ENTRIES PROVIDED section start

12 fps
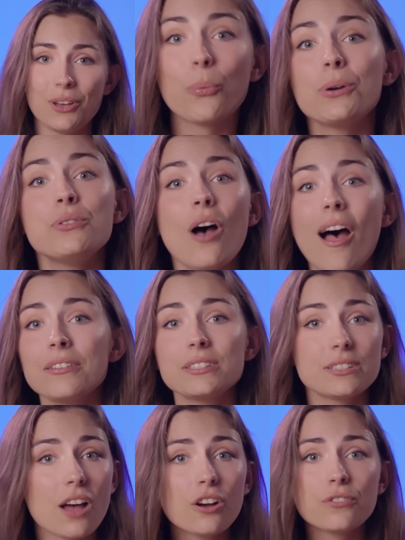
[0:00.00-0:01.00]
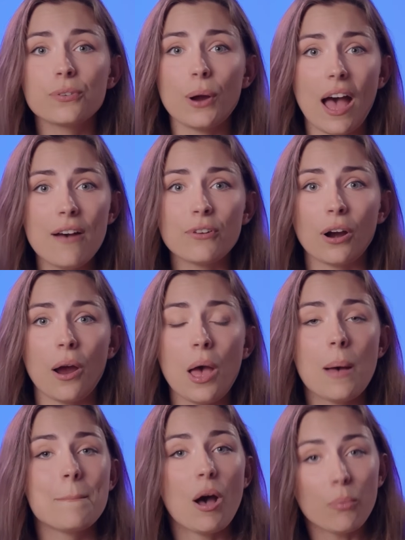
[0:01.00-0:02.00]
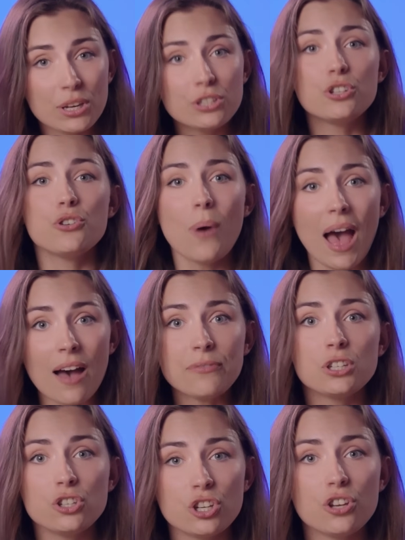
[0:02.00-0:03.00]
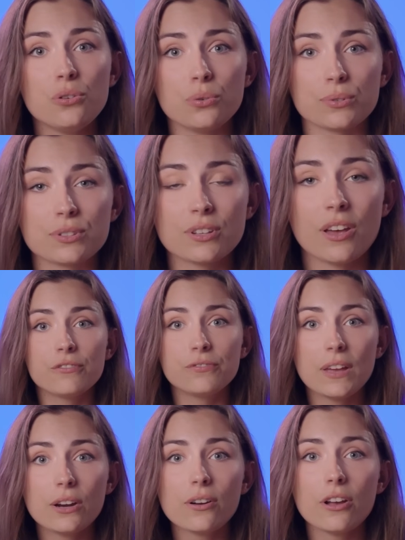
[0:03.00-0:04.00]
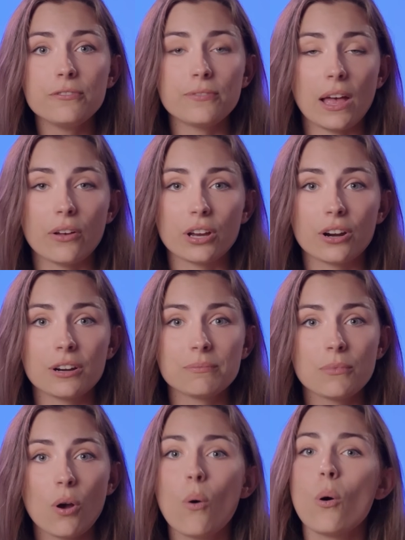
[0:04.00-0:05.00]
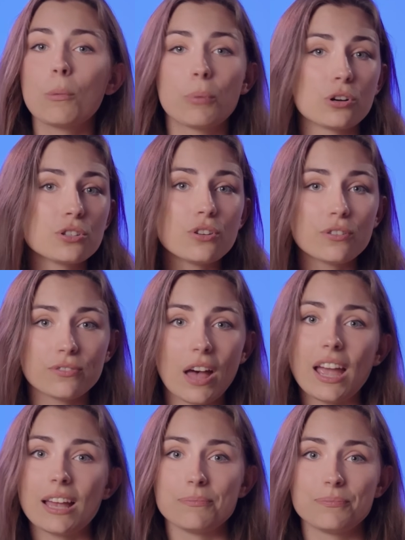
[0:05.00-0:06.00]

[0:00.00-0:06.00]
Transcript: We're not stuck forever, but we do have to choose. Fear of failure or personal flight.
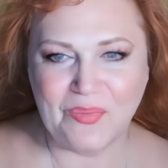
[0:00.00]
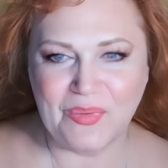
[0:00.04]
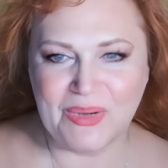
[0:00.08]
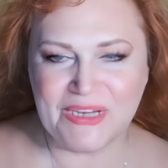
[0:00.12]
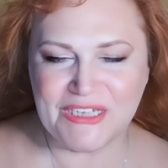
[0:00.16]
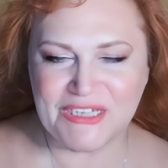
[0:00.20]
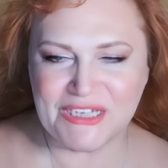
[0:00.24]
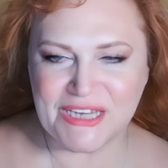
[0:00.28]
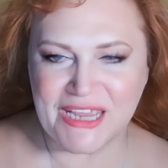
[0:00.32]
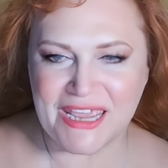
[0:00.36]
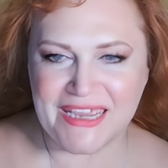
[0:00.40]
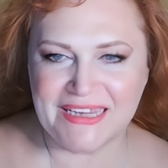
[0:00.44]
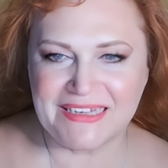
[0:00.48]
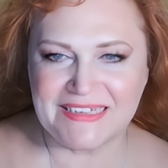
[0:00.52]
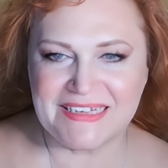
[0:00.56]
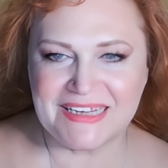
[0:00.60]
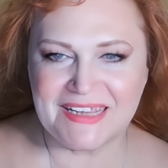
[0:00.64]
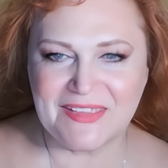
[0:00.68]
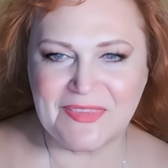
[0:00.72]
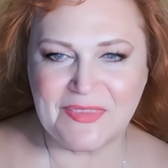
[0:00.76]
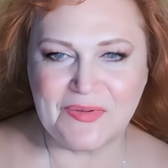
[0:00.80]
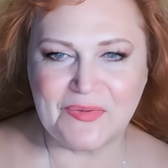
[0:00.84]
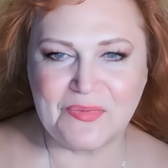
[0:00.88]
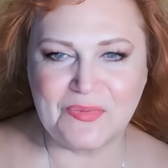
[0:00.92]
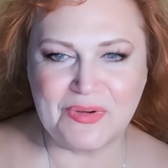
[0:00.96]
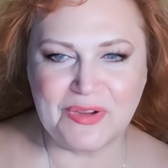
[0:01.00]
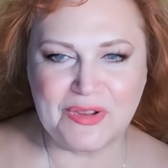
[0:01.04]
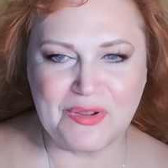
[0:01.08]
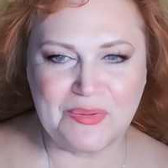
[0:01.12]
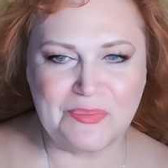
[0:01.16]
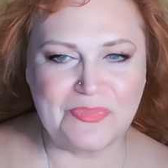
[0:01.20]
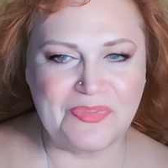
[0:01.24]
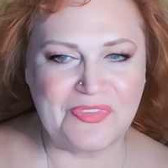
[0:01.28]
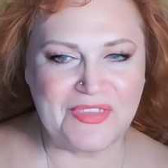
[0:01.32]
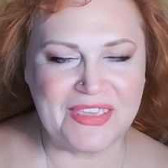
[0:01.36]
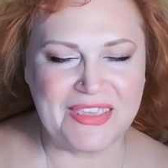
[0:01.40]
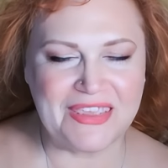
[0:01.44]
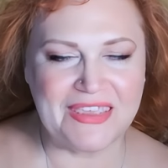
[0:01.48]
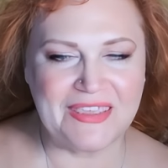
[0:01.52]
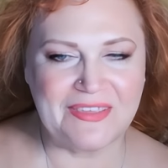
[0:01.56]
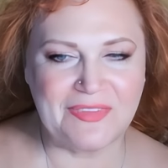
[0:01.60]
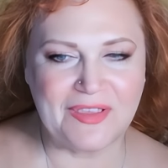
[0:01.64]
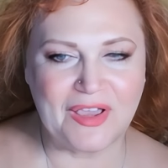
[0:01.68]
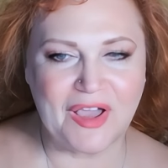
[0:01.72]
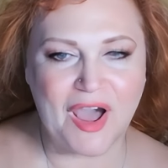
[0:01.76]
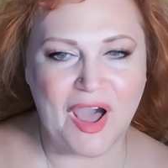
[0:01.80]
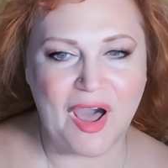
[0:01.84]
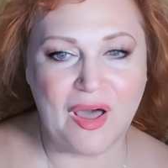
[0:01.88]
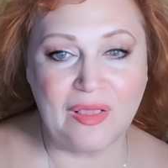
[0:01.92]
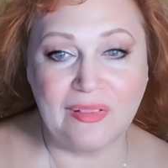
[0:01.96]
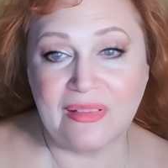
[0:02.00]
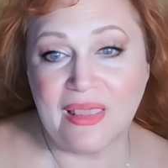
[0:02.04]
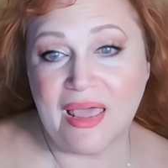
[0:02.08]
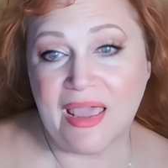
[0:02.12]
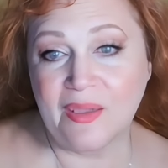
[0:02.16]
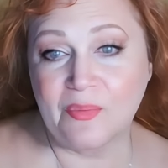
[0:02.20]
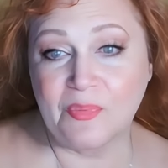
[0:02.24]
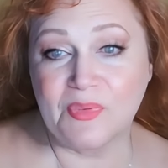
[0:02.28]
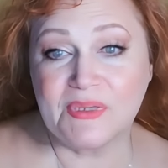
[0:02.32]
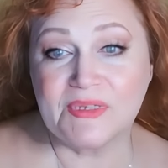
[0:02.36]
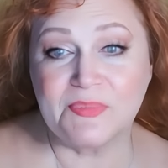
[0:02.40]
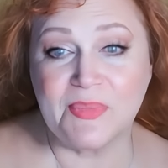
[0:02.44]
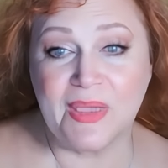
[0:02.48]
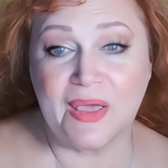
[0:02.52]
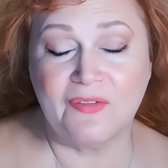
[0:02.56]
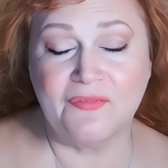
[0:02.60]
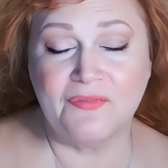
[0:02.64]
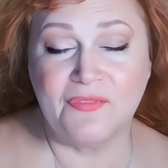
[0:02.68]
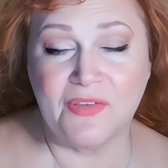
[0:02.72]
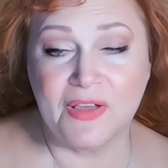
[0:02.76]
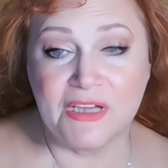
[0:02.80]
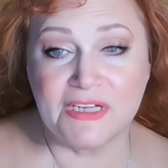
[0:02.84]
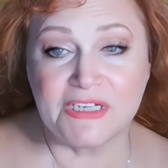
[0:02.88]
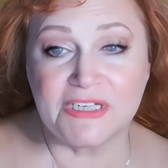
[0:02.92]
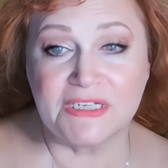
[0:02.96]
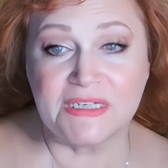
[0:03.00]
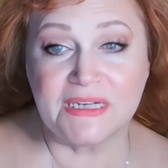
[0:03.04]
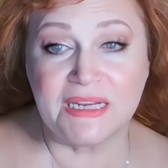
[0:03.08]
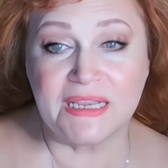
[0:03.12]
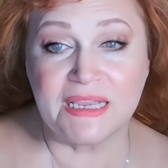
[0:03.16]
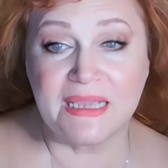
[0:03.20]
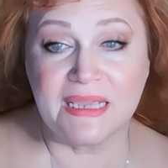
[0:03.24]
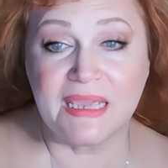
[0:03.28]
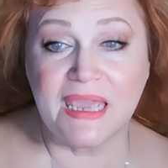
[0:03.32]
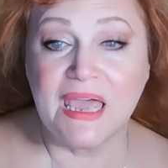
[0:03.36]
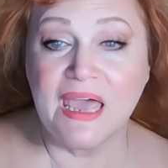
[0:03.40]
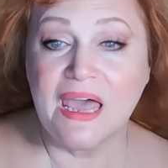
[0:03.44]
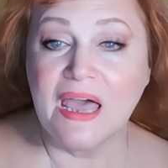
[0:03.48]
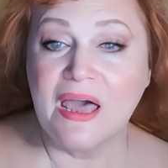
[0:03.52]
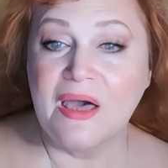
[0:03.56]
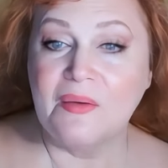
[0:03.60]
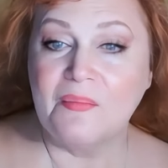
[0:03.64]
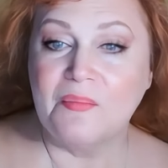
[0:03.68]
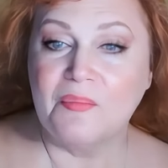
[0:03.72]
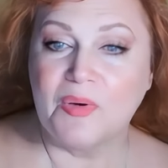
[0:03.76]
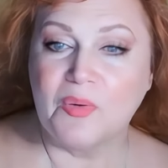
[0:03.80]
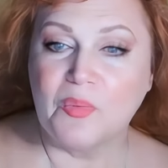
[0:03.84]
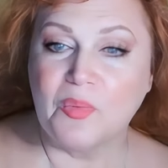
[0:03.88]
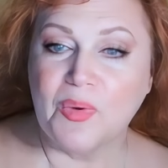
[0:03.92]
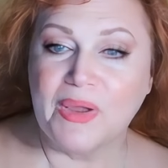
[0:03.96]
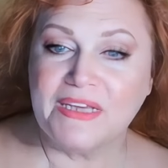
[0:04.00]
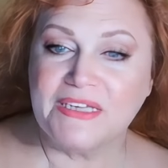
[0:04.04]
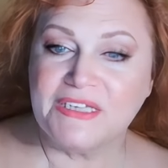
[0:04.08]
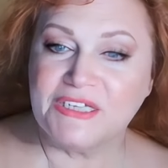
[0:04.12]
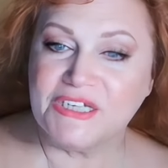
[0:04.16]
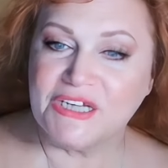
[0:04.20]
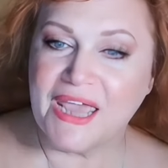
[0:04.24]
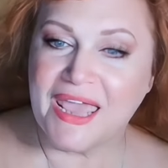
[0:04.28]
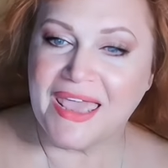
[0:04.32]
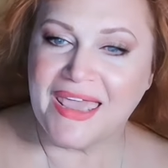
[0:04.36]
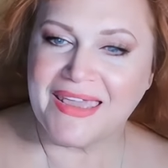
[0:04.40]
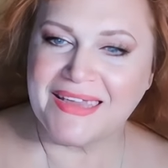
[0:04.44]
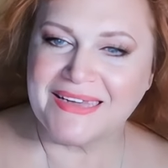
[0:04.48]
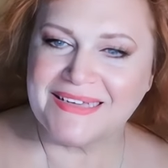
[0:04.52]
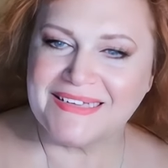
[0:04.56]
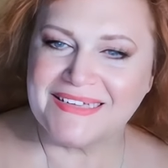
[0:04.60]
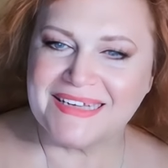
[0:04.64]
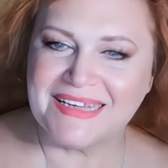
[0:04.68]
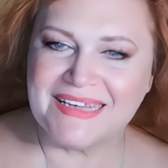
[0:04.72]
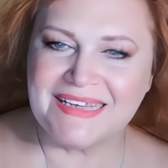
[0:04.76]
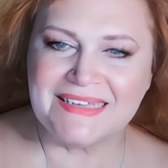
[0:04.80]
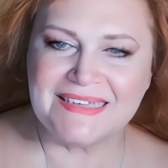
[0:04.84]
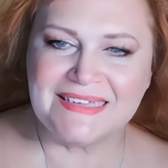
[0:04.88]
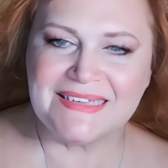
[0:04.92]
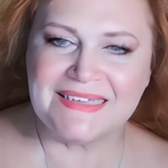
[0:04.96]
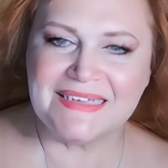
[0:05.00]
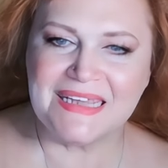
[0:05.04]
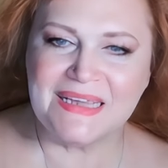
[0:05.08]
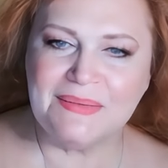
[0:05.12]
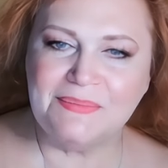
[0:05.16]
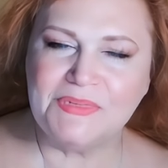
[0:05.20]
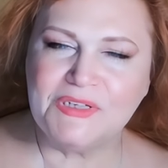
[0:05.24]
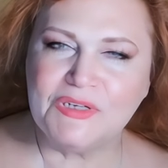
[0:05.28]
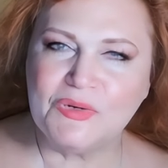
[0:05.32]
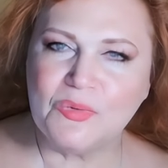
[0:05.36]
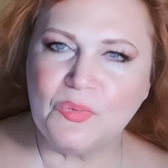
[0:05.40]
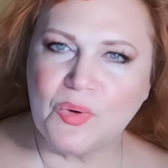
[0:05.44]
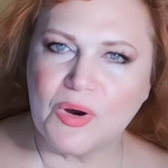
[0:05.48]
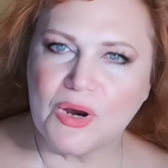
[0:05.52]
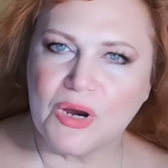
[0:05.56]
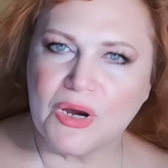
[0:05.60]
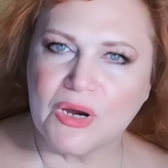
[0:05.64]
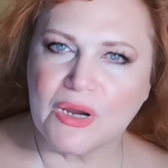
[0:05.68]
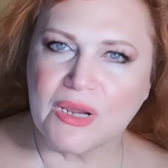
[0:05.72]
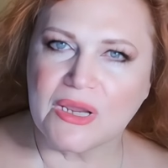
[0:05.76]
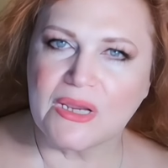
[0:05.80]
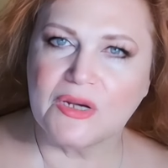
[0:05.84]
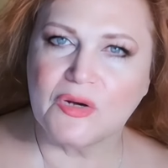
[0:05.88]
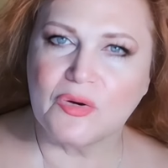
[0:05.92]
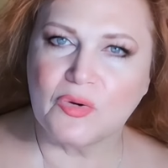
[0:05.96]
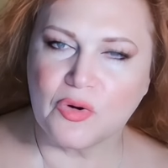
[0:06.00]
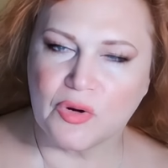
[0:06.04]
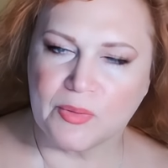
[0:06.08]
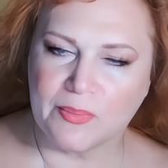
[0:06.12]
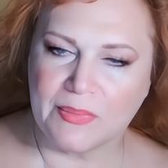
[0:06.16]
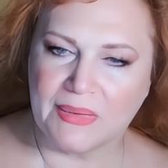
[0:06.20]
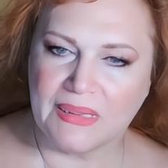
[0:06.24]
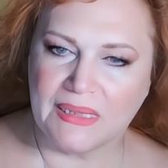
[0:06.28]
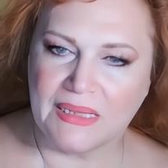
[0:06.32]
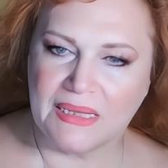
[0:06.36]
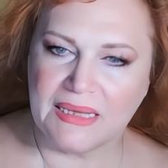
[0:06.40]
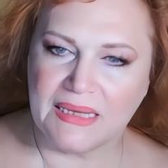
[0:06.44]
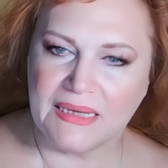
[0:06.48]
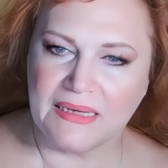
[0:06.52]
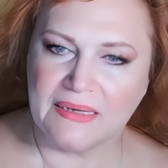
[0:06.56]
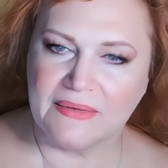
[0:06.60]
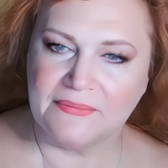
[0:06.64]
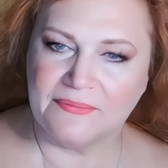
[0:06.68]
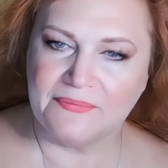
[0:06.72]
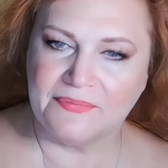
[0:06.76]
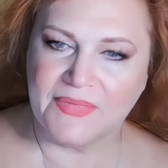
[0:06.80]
we checked in the room thinking the call light was malfunctioning, but when checked, it seemed to work normally.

ENTRIES PROVIDED section end

* [TASK REQUIREMENTS]: Please reproduce the records above exactly, leaving out every picture.

* [EXERCISE ANSWER]:
12 fps
[0:00.00-0:01.00]
[0:01.00-0:02.00]
[0:02.00-0:03.00]
[0:03.00-0:04.00]
[0:04.00-0:05.00]
[0:05.00-0:06.00]

[0:00.00-0:06.00]
Transcript: We're not stuck forever, but we do have to choose. Fear of failure or personal flight.
[0:00.00]
[0:00.04]
[0:00.08]
[0:00.12]
[0:00.16]
[0:00.20]
[0:00.24]
[0:00.28]
[0:00.32]
[0:00.36]
[0:00.40]
[0:00.44]
[0:00.48]
[0:00.52]
[0:00.56]
[0:00.60]
[0:00.64]
[0:00.68]
[0:00.72]
[0:00.76]
[0:00.80]
[0:00.84]
[0:00.88]
[0:00.92]
[0:00.96]
[0:01.00]
[0:01.04]
[0:01.08]
[0:01.12]
[0:01.16]
[0:01.20]
[0:01.24]
[0:01.28]
[0:01.32]
[0:01.36]
[0:01.40]
[0:01.44]
[0:01.48]
[0:01.52]
[0:01.56]
[0:01.60]
[0:01.64]
[0:01.68]
[0:01.72]
[0:01.76]
[0:01.80]
[0:01.84]
[0:01.88]
[0:01.92]
[0:01.96]
[0:02.00]
[0:02.04]
[0:02.08]
[0:02.12]
[0:02.16]
[0:02.20]
[0:02.24]
[0:02.28]
[0:02.32]
[0:02.36]
[0:02.40]
[0:02.44]
[0:02.48]
[0:02.52]
[0:02.56]
[0:02.60]
[0:02.64]
[0:02.68]
[0:02.72]
[0:02.76]
[0:02.80]
[0:02.84]
[0:02.88]
[0:02.92]
[0:02.96]
[0:03.00]
[0:03.04]
[0:03.08]
[0:03.12]
[0:03.16]
[0:03.20]
[0:03.24]
[0:03.28]
[0:03.32]
[0:03.36]
[0:03.40]
[0:03.44]
[0:03.48]
[0:03.52]
[0:03.56]
[0:03.60]
[0:03.64]
[0:03.68]
[0:03.72]
[0:03.76]
[0:03.80]
[0:03.84]
[0:03.88]
[0:03.92]
[0:03.96]
[0:04.00]
[0:04.04]
[0:04.08]
[0:04.12]
[0:04.16]
[0:04.20]
[0:04.24]
[0:04.28]
[0:04.32]
[0:04.36]
[0:04.40]
[0:04.44]
[0:04.48]
[0:04.52]
[0:04.56]
[0:04.60]
[0:04.64]
[0:04.68]
[0:04.72]
[0:04.76]
[0:04.80]
[0:04.84]
[0:04.88]
[0:04.92]
[0:04.96]
[0:05.00]
[0:05.04]
[0:05.08]
[0:05.12]
[0:05.16]
[0:05.20]
[0:05.24]
[0:05.28]
[0:05.32]
[0:05.36]
[0:05.40]
[0:05.44]
[0:05.48]
[0:05.52]
[0:05.56]
[0:05.60]
[0:05.64]
[0:05.68]
[0:05.72]
[0:05.76]
[0:05.80]
[0:05.84]
[0:05.88]
[0:05.92]
[0:05.96]
[0:06.00]
[0:06.04]
[0:06.08]
[0:06.12]
[0:06.16]
[0:06.20]
[0:06.24]
[0:06.28]
[0:06.32]
[0:06.36]
[0:06.40]
[0:06.44]
[0:06.48]
[0:06.52]
[0:06.56]
[0:06.60]
[0:06.64]
[0:06.68]
[0:06.72]
[0:06.76]
[0:06.80]
we checked in the room thinking the call light was malfunctioning, but when checked, it seemed to work normally.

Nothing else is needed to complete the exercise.